In particolare, le Sezioni Unite penali della Suprema Corte – dato il contrasto di orientamenti tra sentenze della stessa Cassazione – hanno dato risposta “negativa” al quesito di diritto sulla estensibilità dei principi affermanti dalla Corte europea, il 14 aprile 2015 nel caso ‘Contrada contro Italia‘, agli altri condannati per concorso esterno, come Marcello Dell’Utri, che “si trovino nella medesima posizione quanto alla prevedibilità della condanna per il reato di concorso esterno in associazione a delinquere di tipo mafioso, e, in caso affermativo, quale sia il rimedio processuale applicabile”. Al quesito, gli ermellini hanno risposto negativamente “in quanto la sentenza Cedu su Contrada non è una sentenza pilota e non può considerarsi espressione di una giurisprudenza consolidata europea”. Così i supremi giudici hanno trovato la strada per disattendere Strasburgo. Nell’ordinanza di rimessione alle Sezioni Unite si sottolineava che la “dottrina” ritiene che il verdetto Cedu su Contrada abbia “irrigidito” i criteri di valutazione del concorso esterno.
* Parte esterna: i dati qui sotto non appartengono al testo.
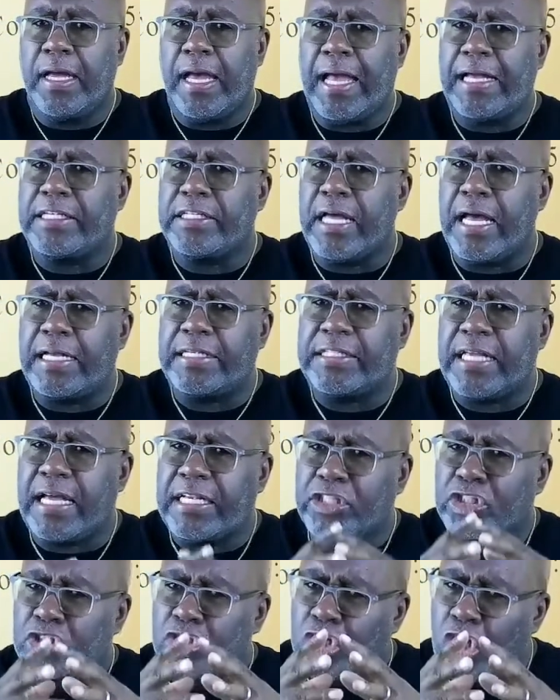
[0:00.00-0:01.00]
as, as,
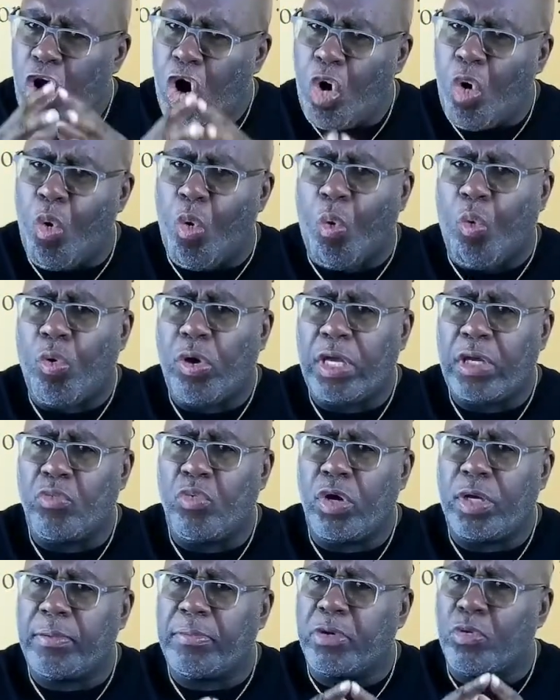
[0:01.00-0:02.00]
as co. He
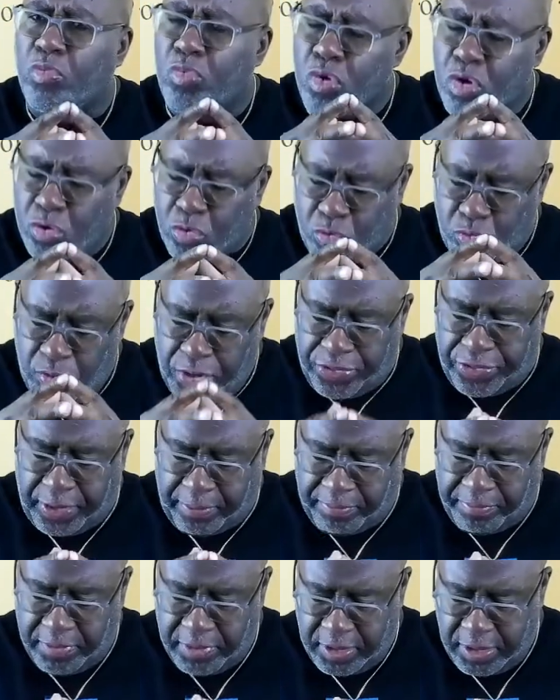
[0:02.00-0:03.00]
wanted him to work with him.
“Sul piano giuridico non voglio pronunciarmi perché non sono un giurista ma sul piano umano mi dispiace che la sentenza Cedu che mi riguarda non possa essere applicata ad altri che si trovano nella mia stessa situazione”, ha commentato Contrada, che era stato condannato a 10 anni per concorso esterno in associazione mafiosa nel 2007. Era l’aprile del 2015, invece, quando la Corte Europea dei diritti umani aveva stabilito che l’ex superpoliziotto non andava condannato per concorso esterno perché all’epoca dei fatti contestati (che vanno dal 1979 al 1988) il reato “non era sufficientemente chiaro“. Lo sarebbe diventato solo nel 1994 con la sentenza Demitry, che tipizzava per la prima volta quella inedita fattispecie nata dall’unione dell’articolo 110 (concorso) e 416 bis (associazione mafiosa) del codice penale. A “inventarsi” quel reato al tempo del pool antimafia di Palermo era stato Giovanni Falcone: occorreva un modo, infatti, per perseguire i colletti bianchi che contribuiscono continuativamente alla crescita dell’associazione mafiosa senza mai farne parte a livello organico.
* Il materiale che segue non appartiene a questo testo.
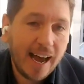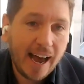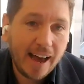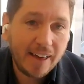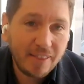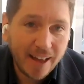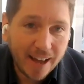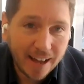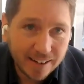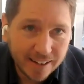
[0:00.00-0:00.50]

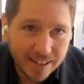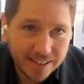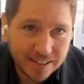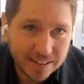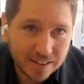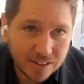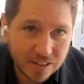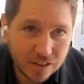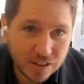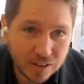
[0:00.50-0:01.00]
And that led
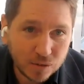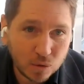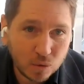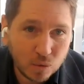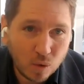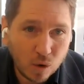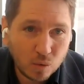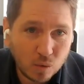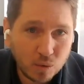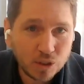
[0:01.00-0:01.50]
to the Civil
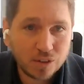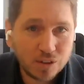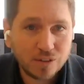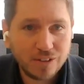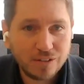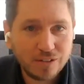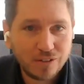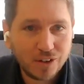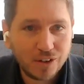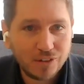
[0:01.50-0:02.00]
War, which
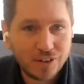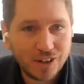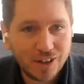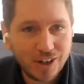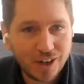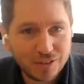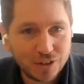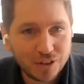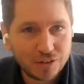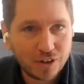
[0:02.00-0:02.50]
involved the
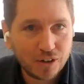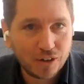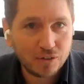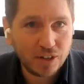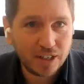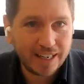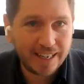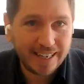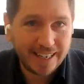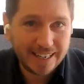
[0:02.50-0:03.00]
overthrow of
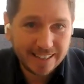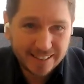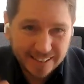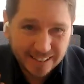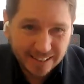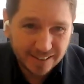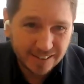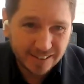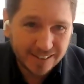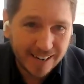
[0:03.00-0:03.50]
the king and
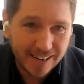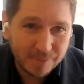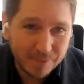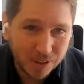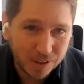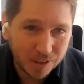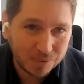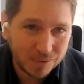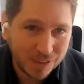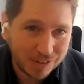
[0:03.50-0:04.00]
the
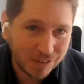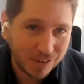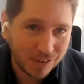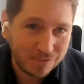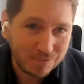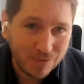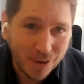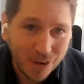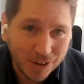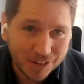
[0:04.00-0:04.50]
establishment of the
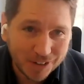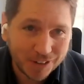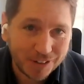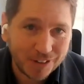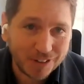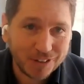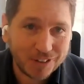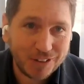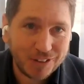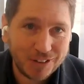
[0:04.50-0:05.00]
modern
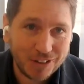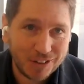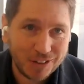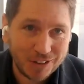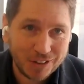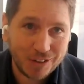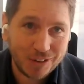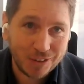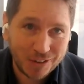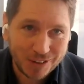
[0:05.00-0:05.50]

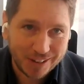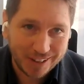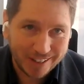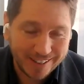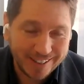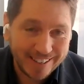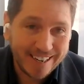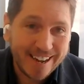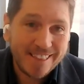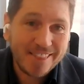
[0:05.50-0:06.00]
constitutional
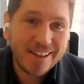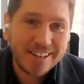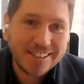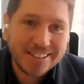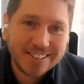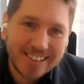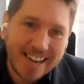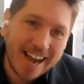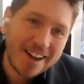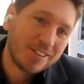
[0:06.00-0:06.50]
order that
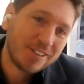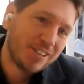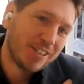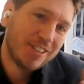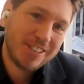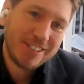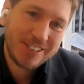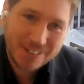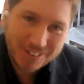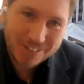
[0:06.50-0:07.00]
is now
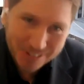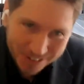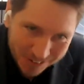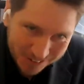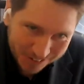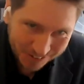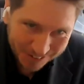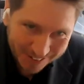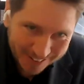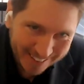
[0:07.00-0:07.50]
turning on
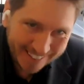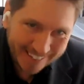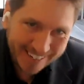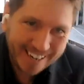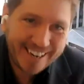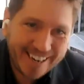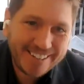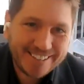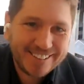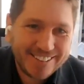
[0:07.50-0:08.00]
you.
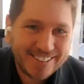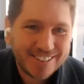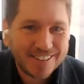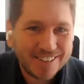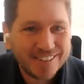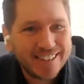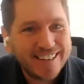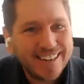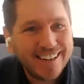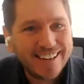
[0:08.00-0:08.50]
And
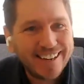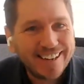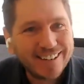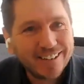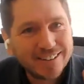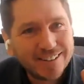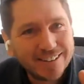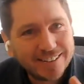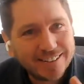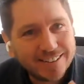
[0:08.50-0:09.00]
so, you
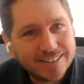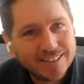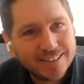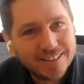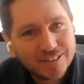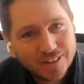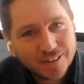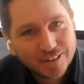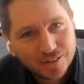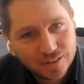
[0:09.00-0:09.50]
know, this,
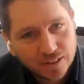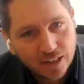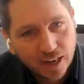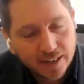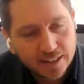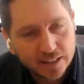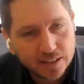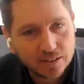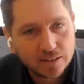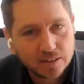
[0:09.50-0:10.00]
this sort of
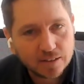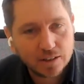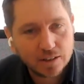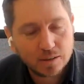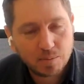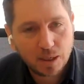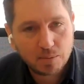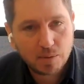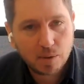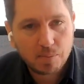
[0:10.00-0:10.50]
cycle is
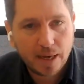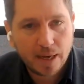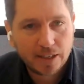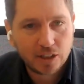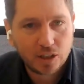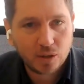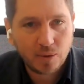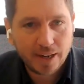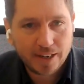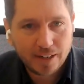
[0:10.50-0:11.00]
being
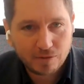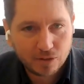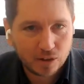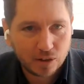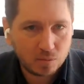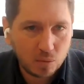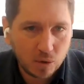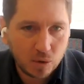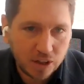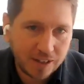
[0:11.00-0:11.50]
perpetuated
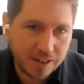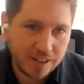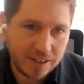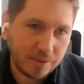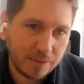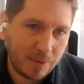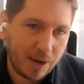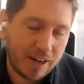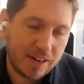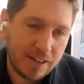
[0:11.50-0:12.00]
from within
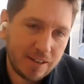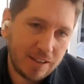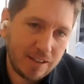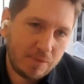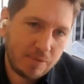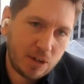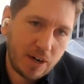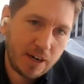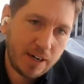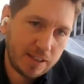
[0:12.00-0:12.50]
an apparent
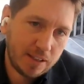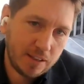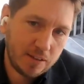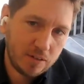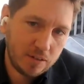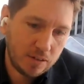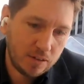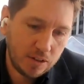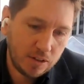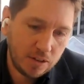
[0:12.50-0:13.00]
democratic
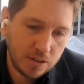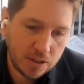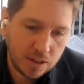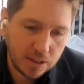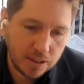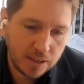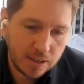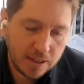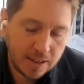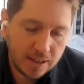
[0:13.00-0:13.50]

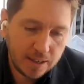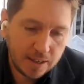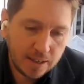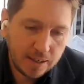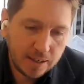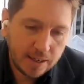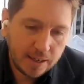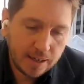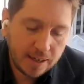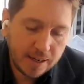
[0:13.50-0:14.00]
institution
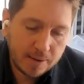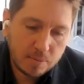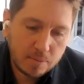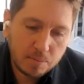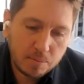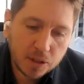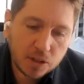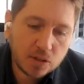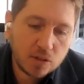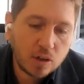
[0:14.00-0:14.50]
um,
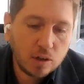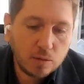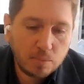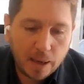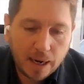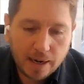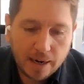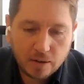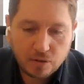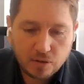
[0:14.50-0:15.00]
but so
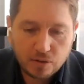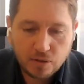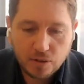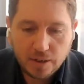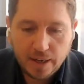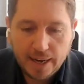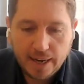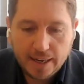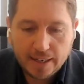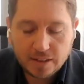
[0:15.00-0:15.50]

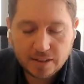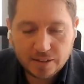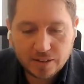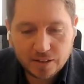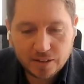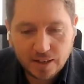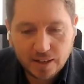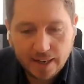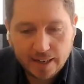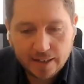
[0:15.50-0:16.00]
powerful
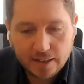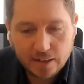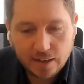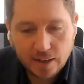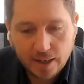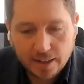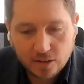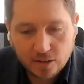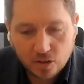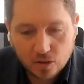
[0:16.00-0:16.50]
and
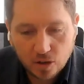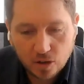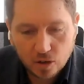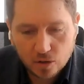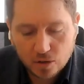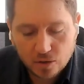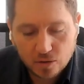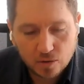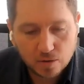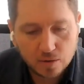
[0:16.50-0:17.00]
and and
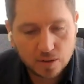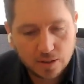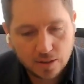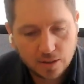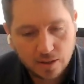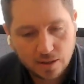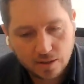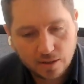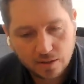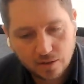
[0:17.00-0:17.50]
so
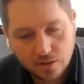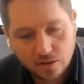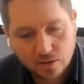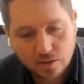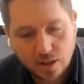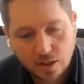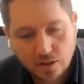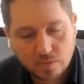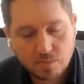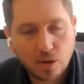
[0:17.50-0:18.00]
uh,
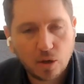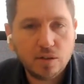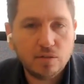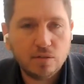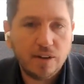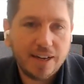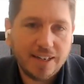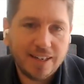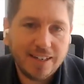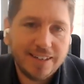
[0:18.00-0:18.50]
such a
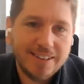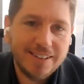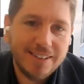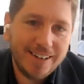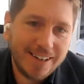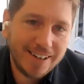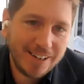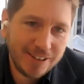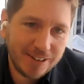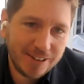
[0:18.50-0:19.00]
motivating
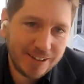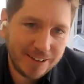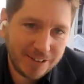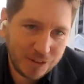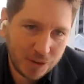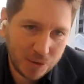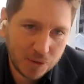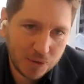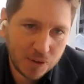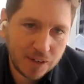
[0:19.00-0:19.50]
uh, a
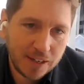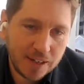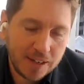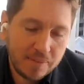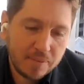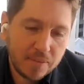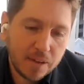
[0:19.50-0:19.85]
talk.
Due anni dopo la Cassazione ha annullato la condanna per Contrada. Quelle cinque righe del dispositivo emesso dalla prima sezione della Corte di Cassazione nella tarda serata del 6 luglio 2017, infatti, rischiano di spazzare via un quarto di secolo di condanne per concorso esterno. “La corte suddetta annulla senza rinvio l’ordinanza impugnata e dichiara ineseguibile e improduttiva di effetti penali la condanna emessa nei confronti di Contrada Bruno”, scrivono i giudici polverizzando i dieci anni di carcere inflitti all’ex dirigente di polizia nel 2007, alla fine di un tortuoso iter giudiziario. Contrada, dopo una lunga custodia cautelare in carcere, tornò in cella e scontò tutta la pena fino al 2012. A livello pratico, dunque, gli effetti della pronuncia si ripercuoteranno solo sull’aspetto pensionistico, dato che il superpoliziotto era stato sospeso dalla pensione dopo la condanna.